__EXERCISE INSTRUCTIONS__. Leaving all pictures aside, write out the records below precisely as given.

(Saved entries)
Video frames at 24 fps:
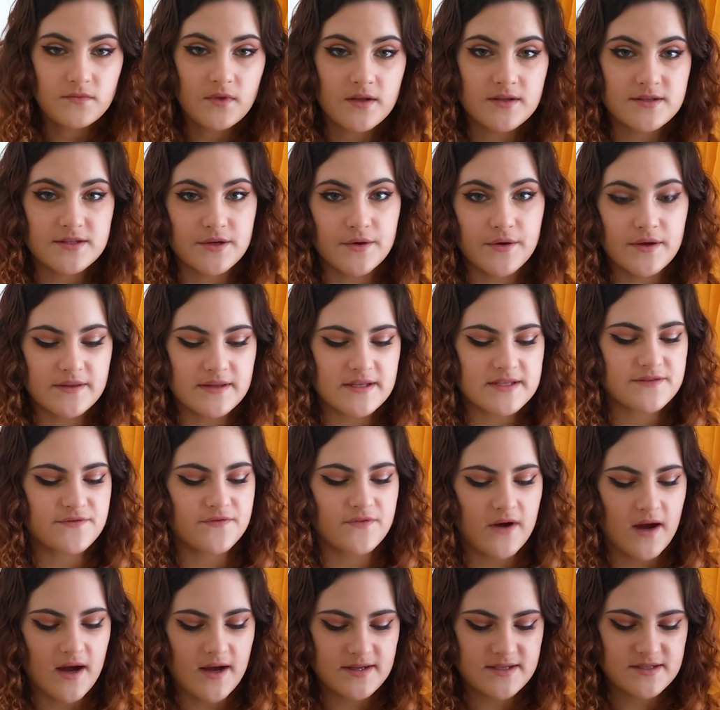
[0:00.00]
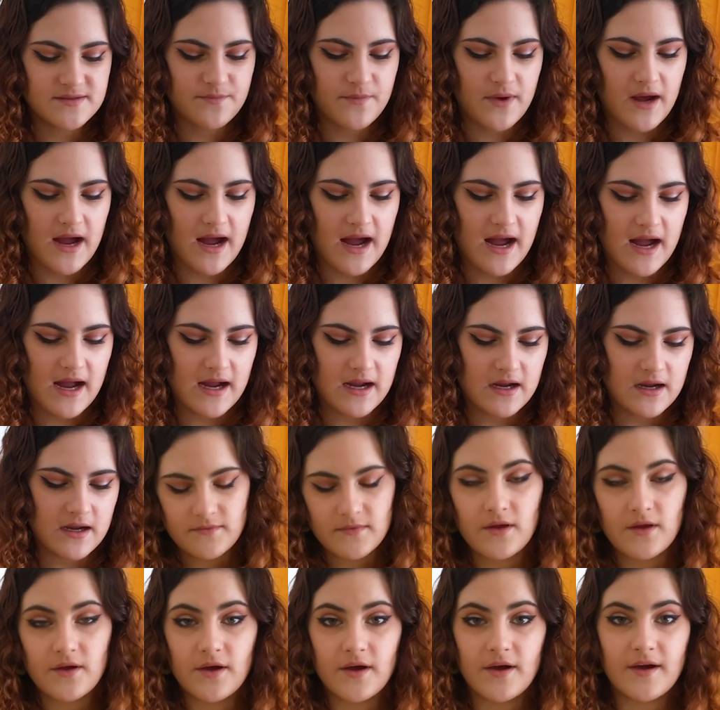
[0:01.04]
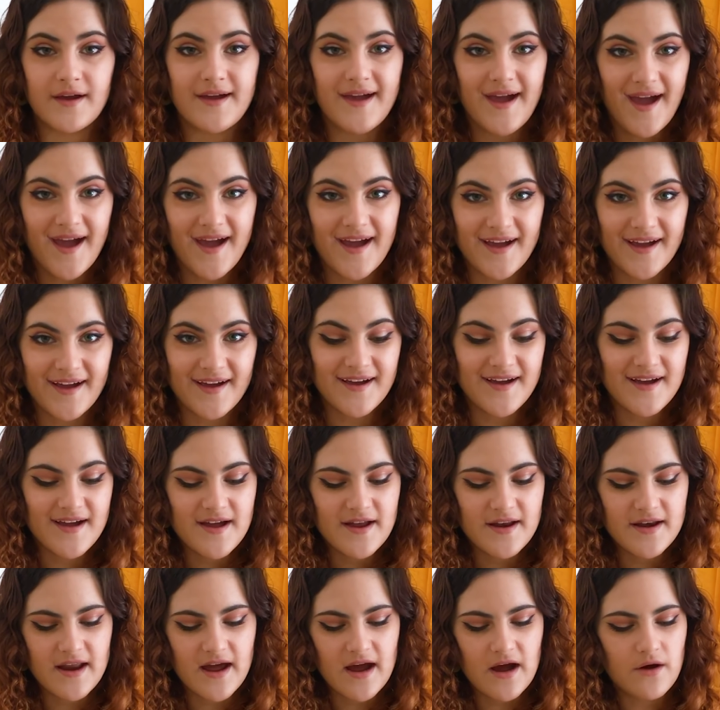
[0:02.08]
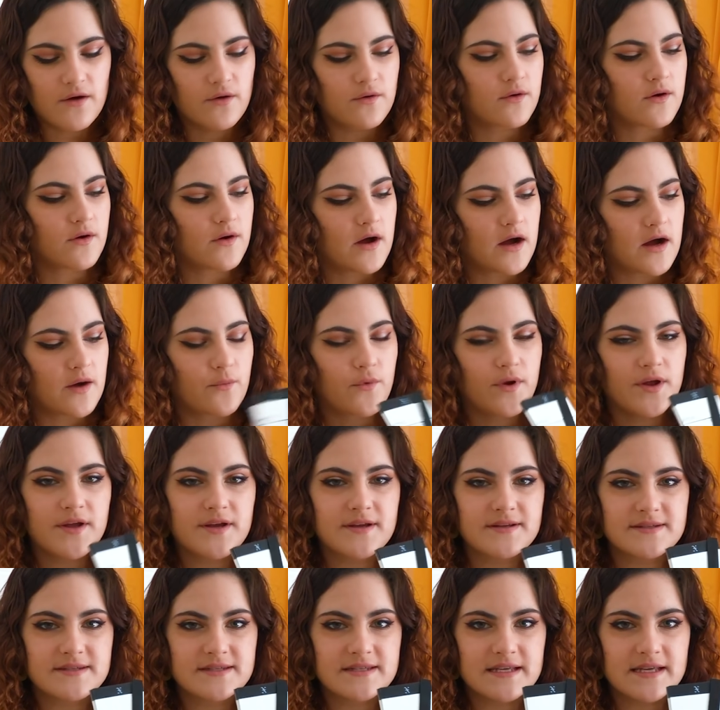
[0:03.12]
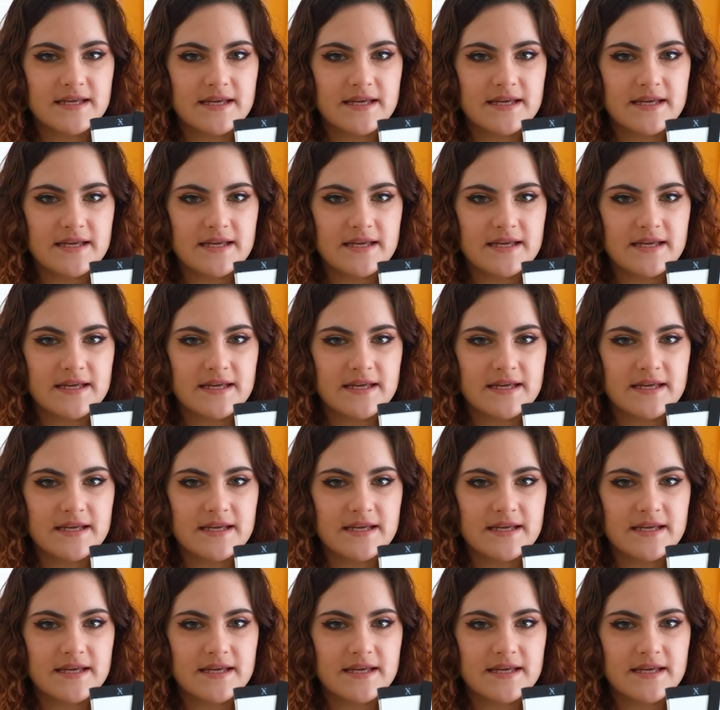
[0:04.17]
So in this first pack, okay, now what you can see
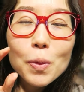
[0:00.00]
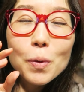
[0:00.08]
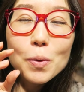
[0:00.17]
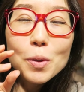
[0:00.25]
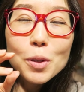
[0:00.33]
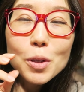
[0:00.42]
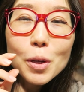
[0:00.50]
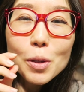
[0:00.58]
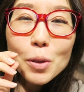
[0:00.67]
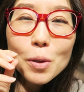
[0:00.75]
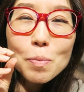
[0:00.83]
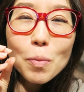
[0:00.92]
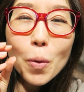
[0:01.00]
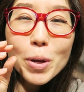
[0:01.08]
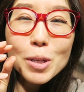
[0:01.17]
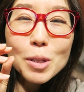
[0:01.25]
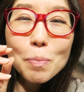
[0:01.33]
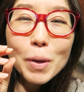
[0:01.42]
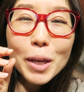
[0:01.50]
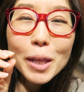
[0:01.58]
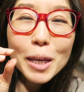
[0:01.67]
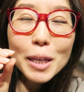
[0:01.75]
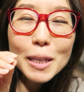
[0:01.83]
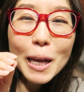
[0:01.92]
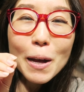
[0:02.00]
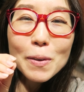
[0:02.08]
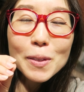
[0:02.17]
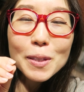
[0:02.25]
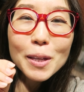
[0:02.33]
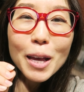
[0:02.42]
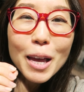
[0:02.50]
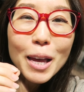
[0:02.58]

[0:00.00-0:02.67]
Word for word: those gentle, moist peeling sounds.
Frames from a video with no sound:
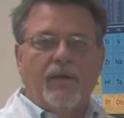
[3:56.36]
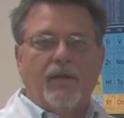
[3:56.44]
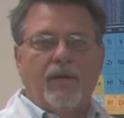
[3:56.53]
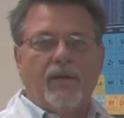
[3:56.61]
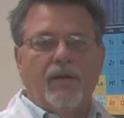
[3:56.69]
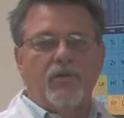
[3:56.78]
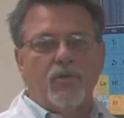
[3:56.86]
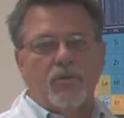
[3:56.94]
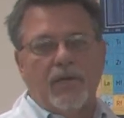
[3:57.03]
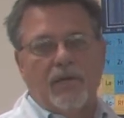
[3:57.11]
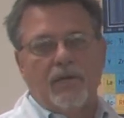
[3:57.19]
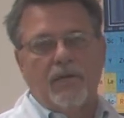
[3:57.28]
and also
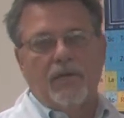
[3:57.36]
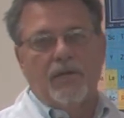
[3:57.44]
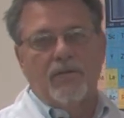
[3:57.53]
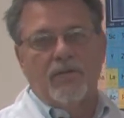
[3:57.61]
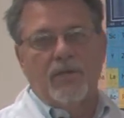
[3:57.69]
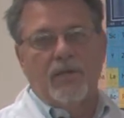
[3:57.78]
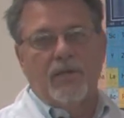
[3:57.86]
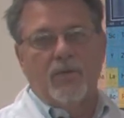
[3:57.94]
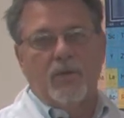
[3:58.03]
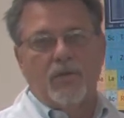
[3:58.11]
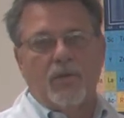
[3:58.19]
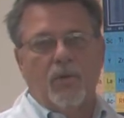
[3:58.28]
take a look and see
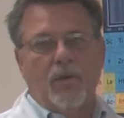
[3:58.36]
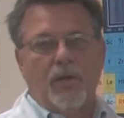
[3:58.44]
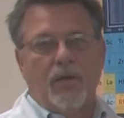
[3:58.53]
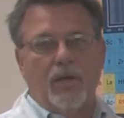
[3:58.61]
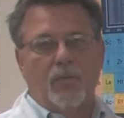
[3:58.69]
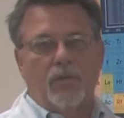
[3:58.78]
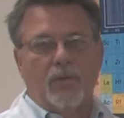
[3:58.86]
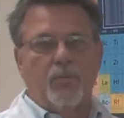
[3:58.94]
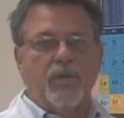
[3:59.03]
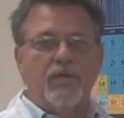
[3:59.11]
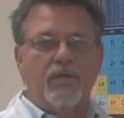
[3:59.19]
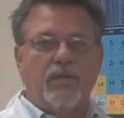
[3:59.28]
what's going on with the
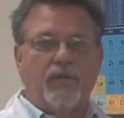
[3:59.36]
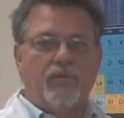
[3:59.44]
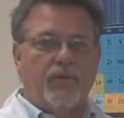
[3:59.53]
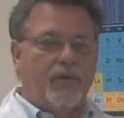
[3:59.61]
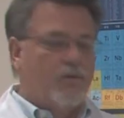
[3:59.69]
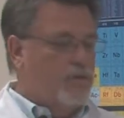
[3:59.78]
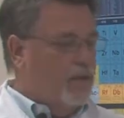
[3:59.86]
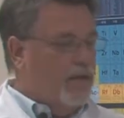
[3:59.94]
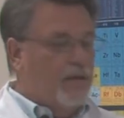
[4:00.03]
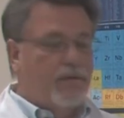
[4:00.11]
PTFE. There's a lot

__ANSWER TO THIS EXERCISE__.
Video frames at 24 fps:
[0:00.00]
[0:01.04]
[0:02.08]
[0:03.12]
[0:04.17]
So in this first pack, okay, now what you can see
[0:00.00]
[0:00.08]
[0:00.17]
[0:00.25]
[0:00.33]
[0:00.42]
[0:00.50]
[0:00.58]
[0:00.67]
[0:00.75]
[0:00.83]
[0:00.92]
[0:01.00]
[0:01.08]
[0:01.17]
[0:01.25]
[0:01.33]
[0:01.42]
[0:01.50]
[0:01.58]
[0:01.67]
[0:01.75]
[0:01.83]
[0:01.92]
[0:02.00]
[0:02.08]
[0:02.17]
[0:02.25]
[0:02.33]
[0:02.42]
[0:02.50]
[0:02.58]

[0:00.00-0:02.67]
Word for word: those gentle, moist peeling sounds.
Frames from a video with no sound:
[3:56.36]
[3:56.44]
[3:56.53]
[3:56.61]
[3:56.69]
[3:56.78]
[3:56.86]
[3:56.94]
[3:57.03]
[3:57.11]
[3:57.19]
[3:57.28]
and also
[3:57.36]
[3:57.44]
[3:57.53]
[3:57.61]
[3:57.69]
[3:57.78]
[3:57.86]
[3:57.94]
[3:58.03]
[3:58.11]
[3:58.19]
[3:58.28]
take a look and see
[3:58.36]
[3:58.44]
[3:58.53]
[3:58.61]
[3:58.69]
[3:58.78]
[3:58.86]
[3:58.94]
[3:59.03]
[3:59.11]
[3:59.19]
[3:59.28]
what's going on with the
[3:59.36]
[3:59.44]
[3:59.53]
[3:59.61]
[3:59.69]
[3:59.78]
[3:59.86]
[3:59.94]
[4:00.03]
[4:00.11]
PTFE. There's a lot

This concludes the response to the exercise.